Geschmäcker und Vorlieben ändern sich. Das gilt für Menschen, wie für Länder. Der Deutsche Kaffeeverband sieht im Kaffeekonsum der Neuzeit eine Entwicklung in drei Wellen. Nach dieser Lesart befinden wir und gerade Third Wave of Coffee, also der dritten Welle.
Es gab eine Zeit, wo undefinierbare Pulver in metallenen Tiegeln zu einer Art schwarzem Brei verkocht wurden und man das Kaffee nannte. Später überließ man diese Art der Zubereitung Afrikanern, Türken, Griechen und anderen Bewohnern des Balkans oder von noch weiter Weg. Spätestens seit Frau Melitta ihre Filtertüten verbreite war kultivierter Kaffee immer ein Filterkaffee. In den 1950er-Jahren entwickelte sich deshalb der Filterkaffee in Deutschland mit der ersten Welle des Kaffeegenusses auch zum Volksgetränk.
Eine Zubereitungsart, die im Rest der Welt als „typisch deutsch“ bekannt ist, und von der sich der Deutsche auch nicht trennen mag. Bis heute trinken zwei Drittel gerne und regelmäßig Filterkaffee, vor allem in den neuen Bundesländern.

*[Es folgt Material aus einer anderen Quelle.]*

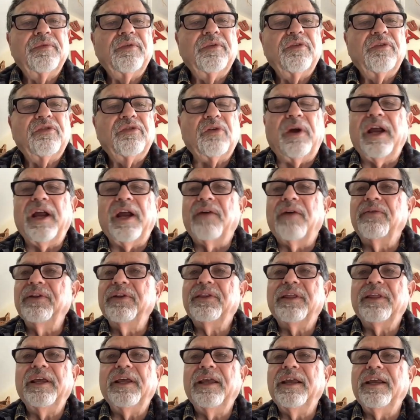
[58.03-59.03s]
So
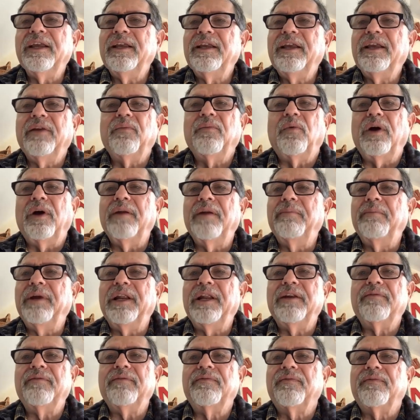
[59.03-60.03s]
everything in 1
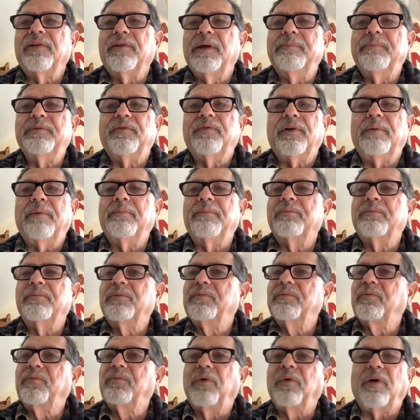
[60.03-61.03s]
minute flipped from
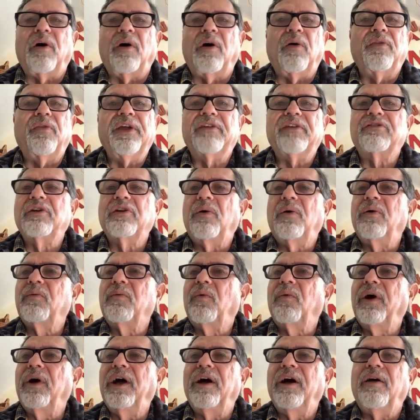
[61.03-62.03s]
all things going
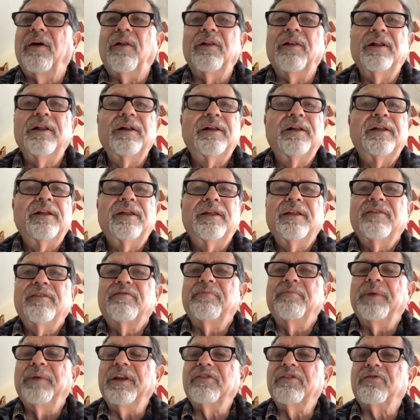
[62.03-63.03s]
well, his
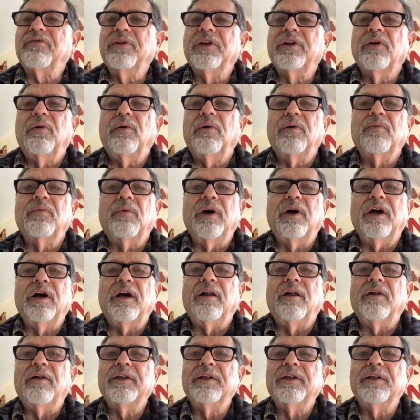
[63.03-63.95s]
ministry going well,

Es stammen aber auch weitere deutsche Eigenarten aus der Zeit der ersten Welle, wie etwa „Cappuccino“ mit Sahne oder „draußen nur Kännchen“. Während hierzulande ein eher einfallsloses Kaffee-Angebot vorherrschte, war man beim österreichischen Nachbarn schon weiter. Denn dort konnte man schon lange wählen zwischen einem „großen Braunen“, einem „kleinen Braunen“, einem Kapuziner, einer „Melange“, einem „Verlängerten“ oder einem „Einspänner“, sowie Dutzenden von anderen Kaffee-Spezialitäten, wie dem „Überstürzten Neumann“, dem „Kaffee Biedermeier“ oder dem „Sperbertürken“.
Die seit den 1980er-Jahren einsetzende Popularität von italienischen Kaffeeklassikern wie Cappuccino, Latte Macchiato, Caffè Latte und Co. ist kennzeichnend für die sogenannte zweite Welle. Fortan eroberten aufwendige italienische Espressomaschinen die Cafés und verdrängten den typisch deutschen Vorgänger fast vollständig von der Karte. Inzwischen ist das Kaffee-Angebot zumindest aushäusig fest in italienischer Hand. Mit der Einführung kompakter und erschwinglicher Espressomaschinen für den Hausgebrauch fand die italienische Art der Kaffeezubereitung auch Einzug in die deutsche Küche.
Derzeit befinden wir uns mitten in der Third Wave of Coffee, also der dritten Welle. Diese ist durch ein neues Bewusstsein für den Kaffeegenuss geprägt. Im Fokus stehen Themen wie Anbau, Sorten, Bohnenqualität, Röstung, Verarbeitung, Nachhaltigkeit, Gesundheit und die Art der Kaffeezubereitung. Die dritte Welle manifestiert sich in der Zubereitung von Kaffee mit besonderer Sorgfalt und Aufmerksamkeit für das Produkt. Dazu gehört beispielsweise der bewusste Einkauf von Kaffee aus bestimmten Ländern.
Auch haben sich neue Zubereitungsmethoden entwickelt, darunter Cold Brew und Nitro Coffee, aber auch der gute alte Filterkaffee feiert Renaissance, auch, wenn er jetzt auf „Pour over“ hört. So ist die Third Wave of Coffee ein bisschen wie die erste Welle, nur mit mehr Anglizismen und ständiger Verfügbarkeit der Produktpalette der „Seconda ondata“, der zweiten Welle. Während man im Nachbarland Österreich immer noch unverändert an der klassischen Riesenauswahl festhält. Reicht vielleicht ja auch.
Was mag als vierte Welle auf uns zukommen? Vielleicht ist nach Italien und den USA beziehungsweise Australien mal Asien dran als Influencer. Oder wir drehen das Rat der Zeit zurück, verkochen undefinierbare Pulver in metallenen Tiegeln zu einer Art schwarzem Brei und nennen das dann Kaffee. Wer weiß?